▸ WHAT IS EXPECTED
Wherever pictures appear in the listing below, leave them out, and copy exactly, and only, everything from the line with "[2:23.54-2:24.54]" down to the line with "Word for word: I".
*** Begin section ***
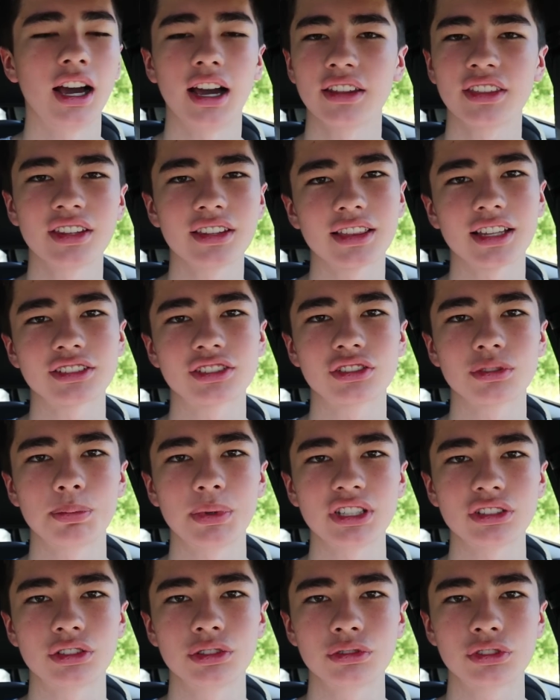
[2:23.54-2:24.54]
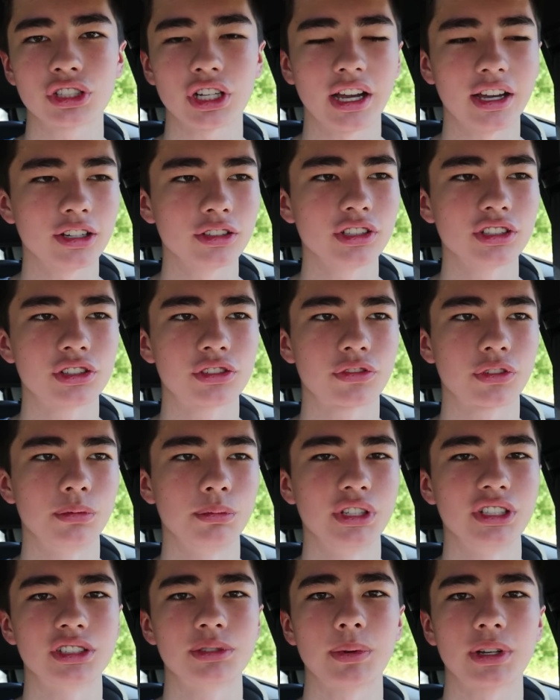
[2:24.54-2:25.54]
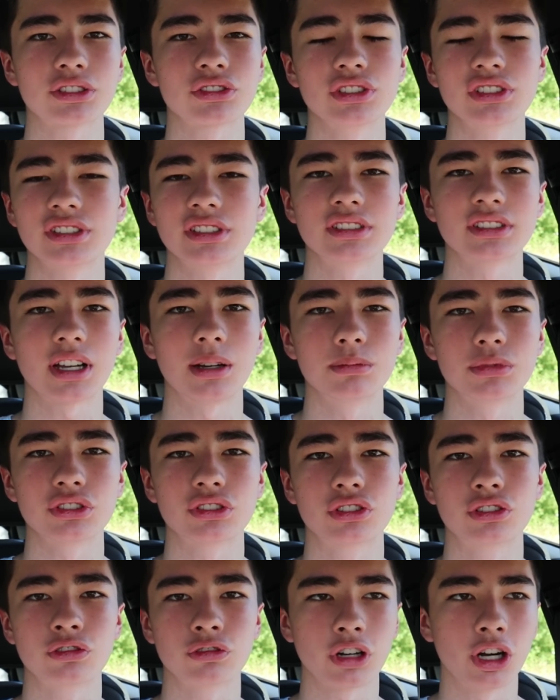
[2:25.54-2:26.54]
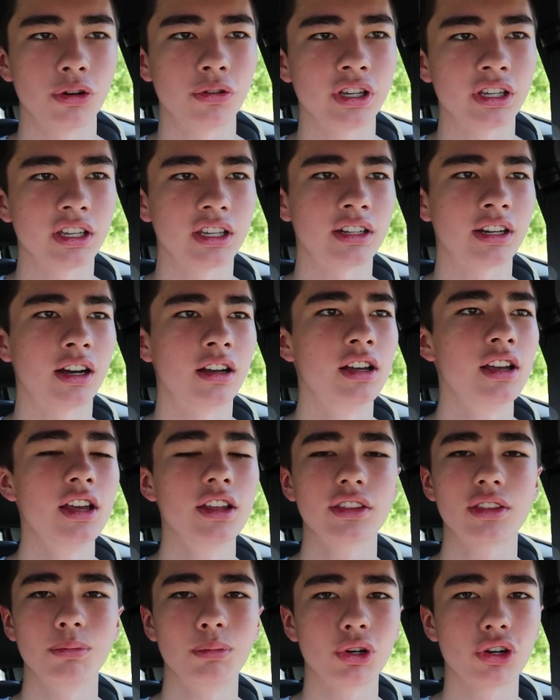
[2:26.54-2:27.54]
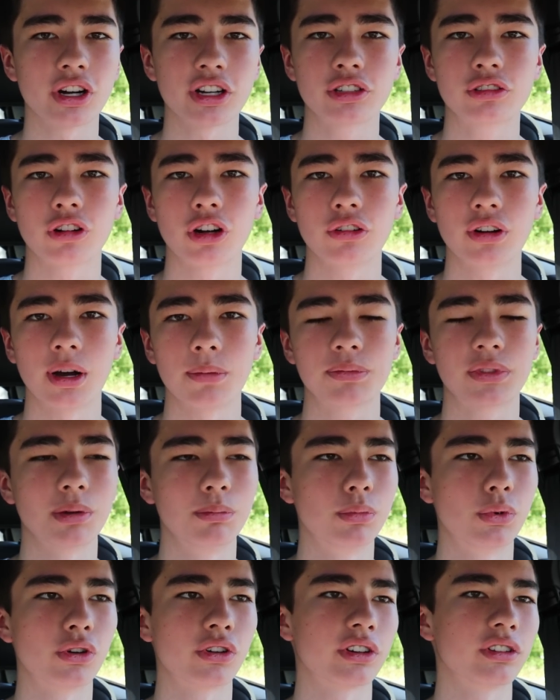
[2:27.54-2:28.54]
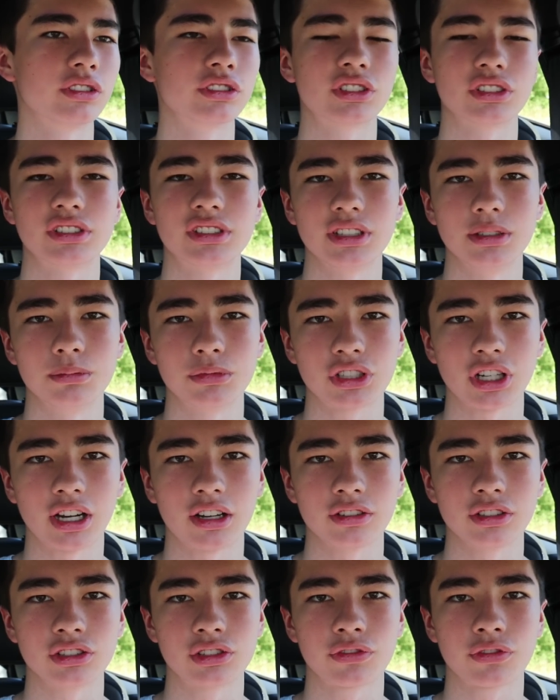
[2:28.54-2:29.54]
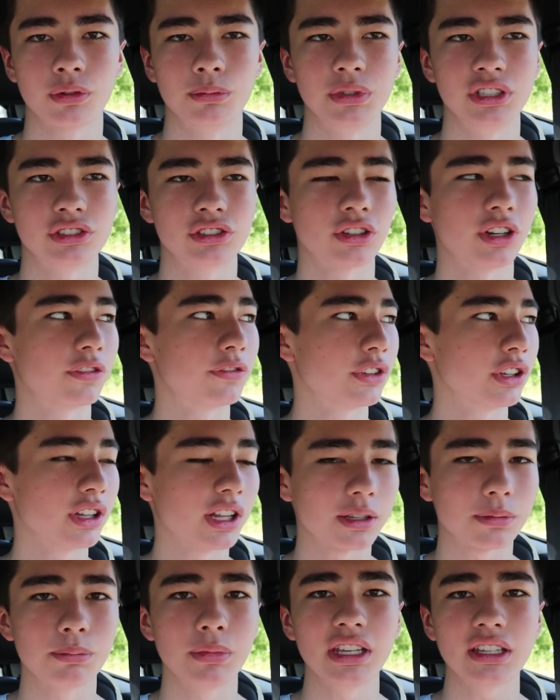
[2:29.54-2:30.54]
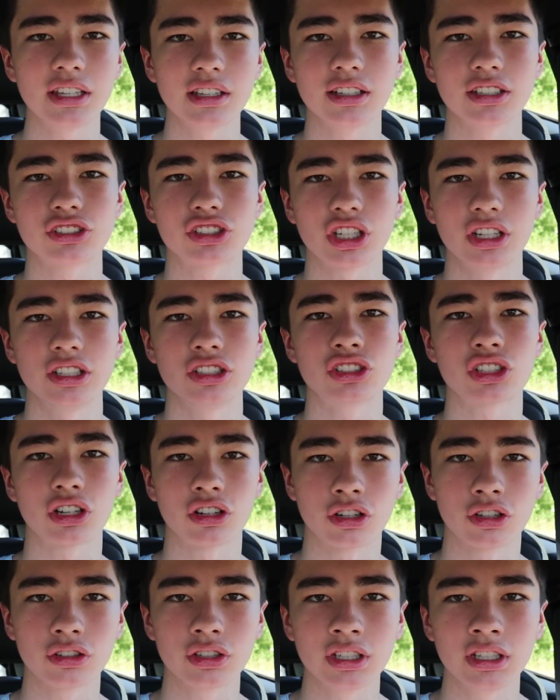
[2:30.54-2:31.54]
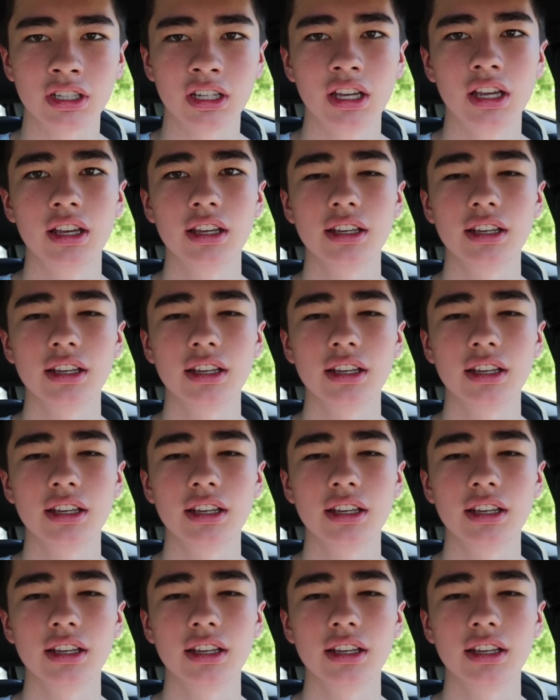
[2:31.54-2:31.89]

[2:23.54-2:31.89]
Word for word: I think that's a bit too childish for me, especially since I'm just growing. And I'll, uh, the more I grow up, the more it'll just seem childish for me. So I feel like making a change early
*** End section ***
*** Begin section ***
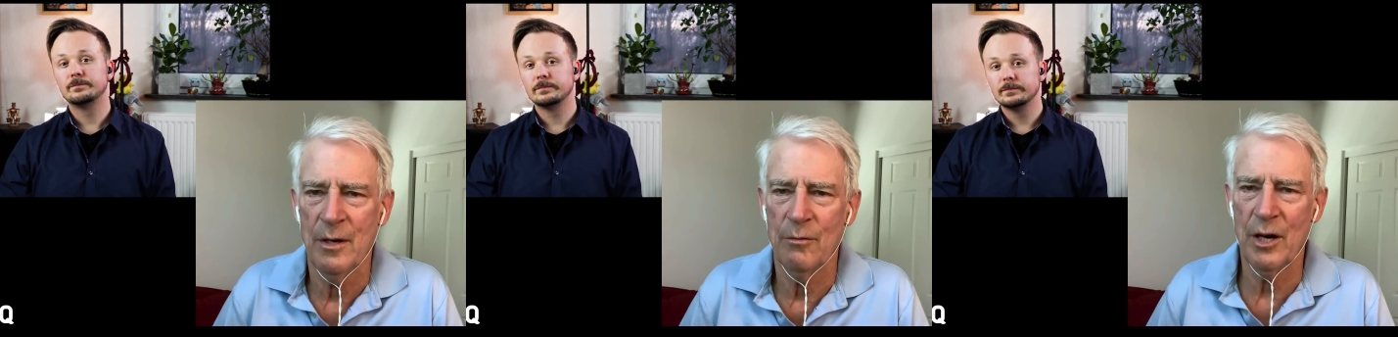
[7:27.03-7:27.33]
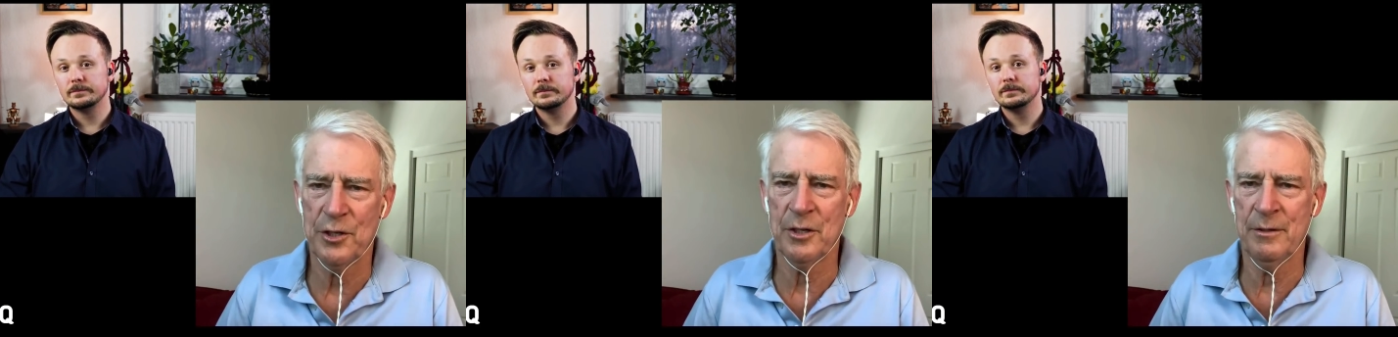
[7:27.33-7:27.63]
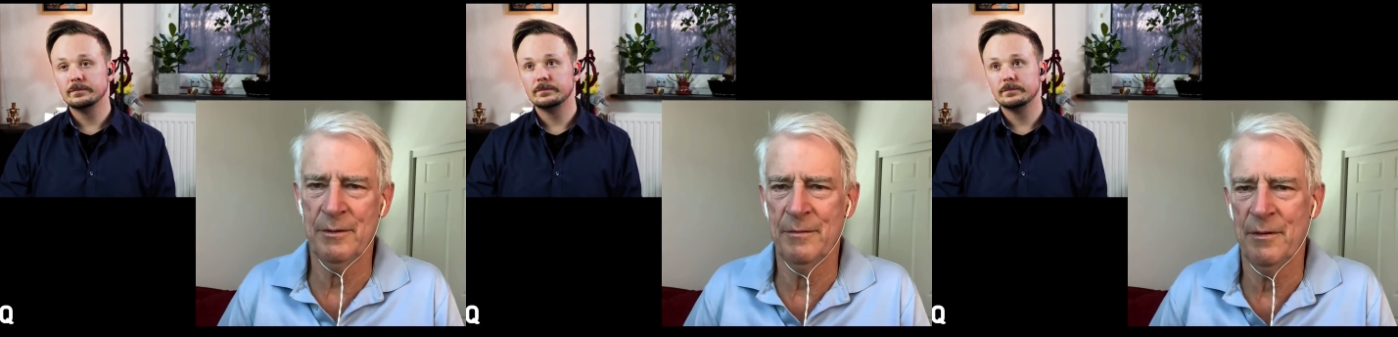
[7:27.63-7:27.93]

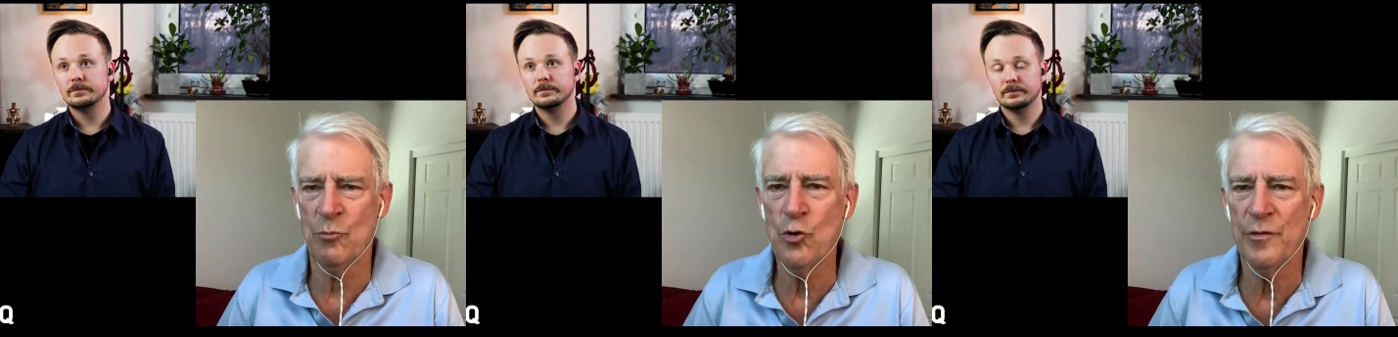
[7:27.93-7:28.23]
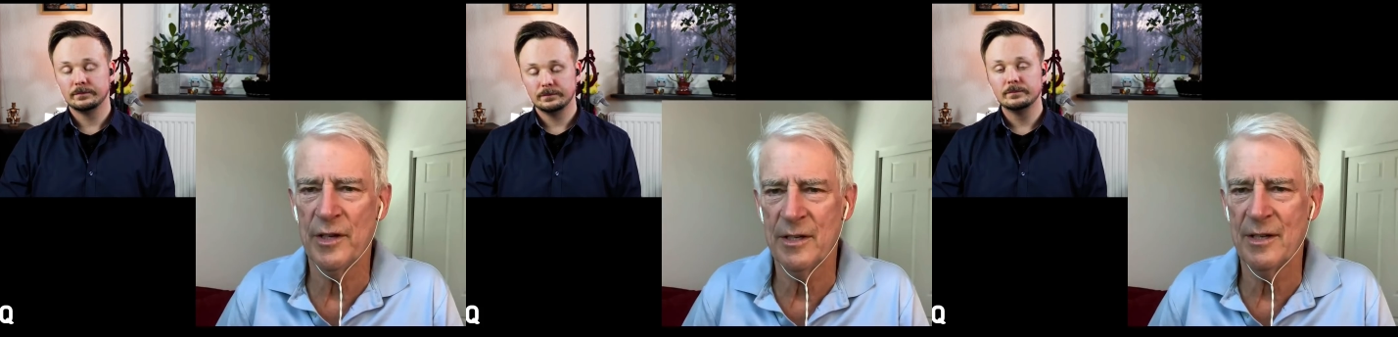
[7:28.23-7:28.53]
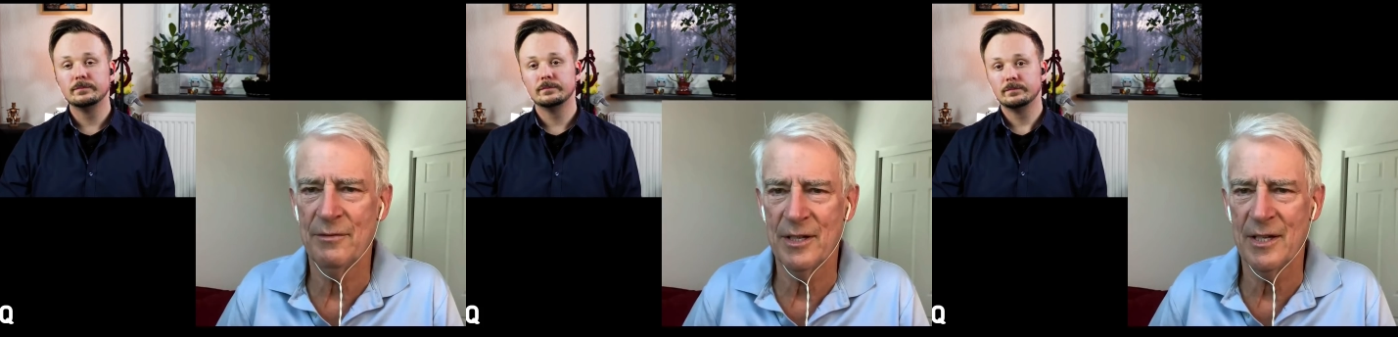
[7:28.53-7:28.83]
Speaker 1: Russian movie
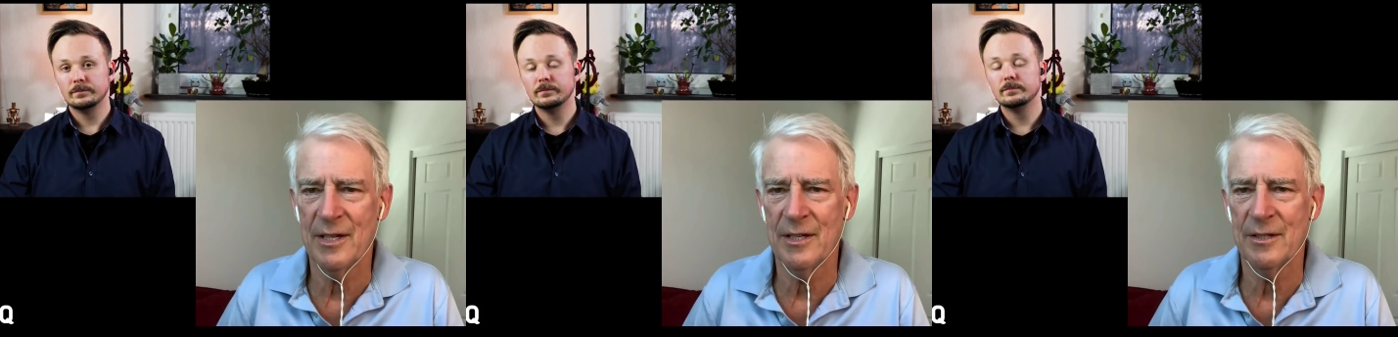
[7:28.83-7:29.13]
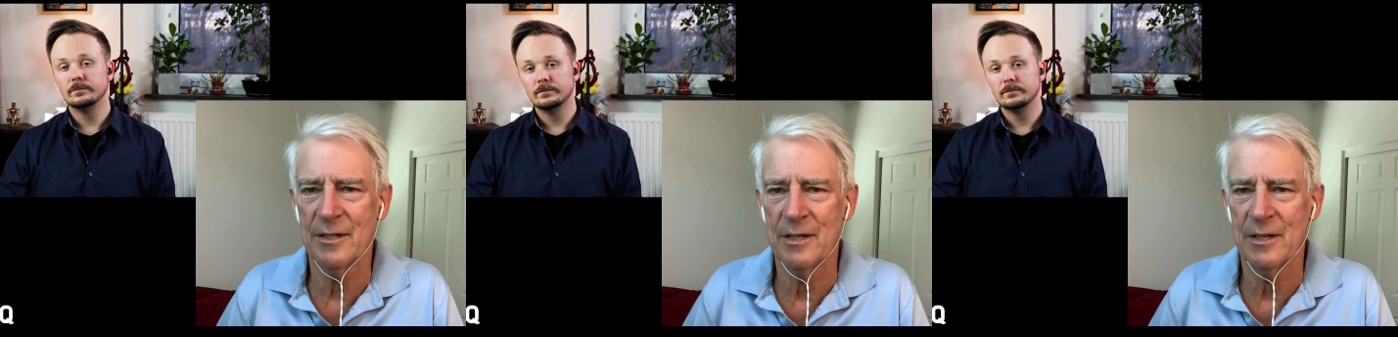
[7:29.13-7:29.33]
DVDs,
*** End section ***
*** Begin section ***
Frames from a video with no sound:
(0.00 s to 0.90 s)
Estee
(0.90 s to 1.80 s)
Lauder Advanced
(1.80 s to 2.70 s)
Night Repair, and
*** End section ***
▸ YOUR RESPONSE
[2:23.54-2:24.54]
[2:24.54-2:25.54]
[2:25.54-2:26.54]
[2:26.54-2:27.54]
[2:27.54-2:28.54]
[2:28.54-2:29.54]
[2:29.54-2:30.54]
[2:30.54-2:31.54]
[2:31.54-2:31.89]

[2:23.54-2:31.89]
Word for word: I think that's a bit too childish for me, especially since I'm just growing. And I'll, uh, the more I grow up, the more it'll just seem childish for me. So I feel like making a change early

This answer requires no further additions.